══ Provided information ══

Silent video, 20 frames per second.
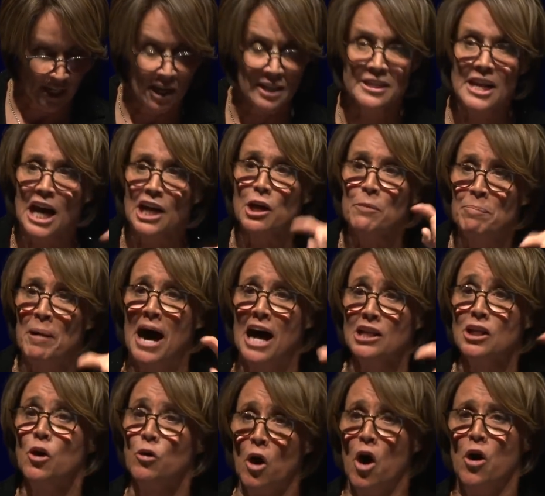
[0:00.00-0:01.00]
Not
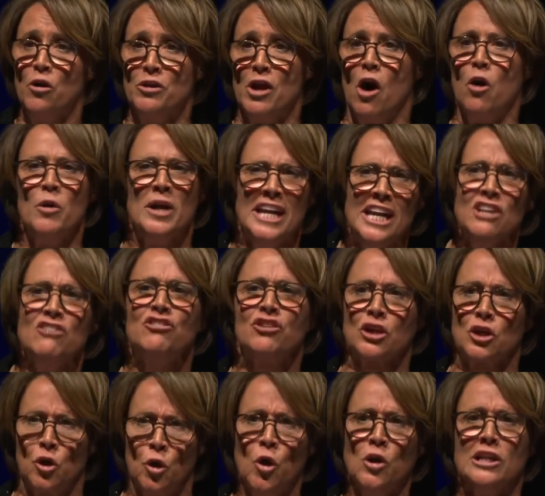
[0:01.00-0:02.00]
Apolo, oh no, he's the
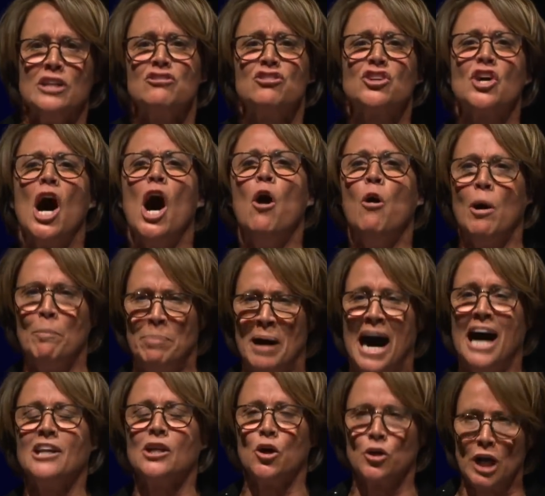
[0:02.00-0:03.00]
coolest. Go,
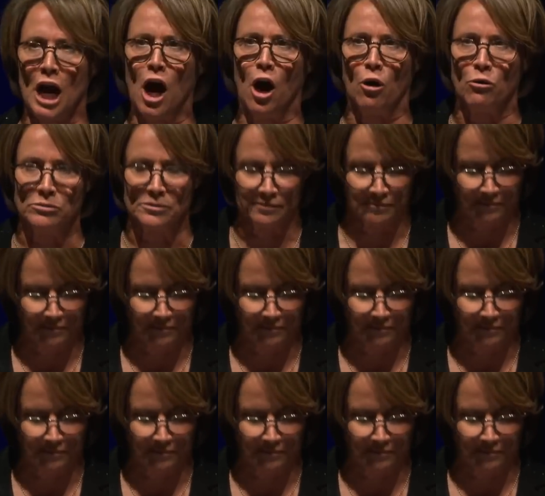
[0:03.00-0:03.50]
Apolo, go.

═══

## [Task]
Drop the images and return the data verbatim.

## [Output of the exercise]
Silent video, 20 frames per second.
[0:00.00-0:01.00]
Not
[0:01.00-0:02.00]
Apolo, oh no, he's the
[0:02.00-0:03.00]
coolest. Go,
[0:03.00-0:03.50]
Apolo, go.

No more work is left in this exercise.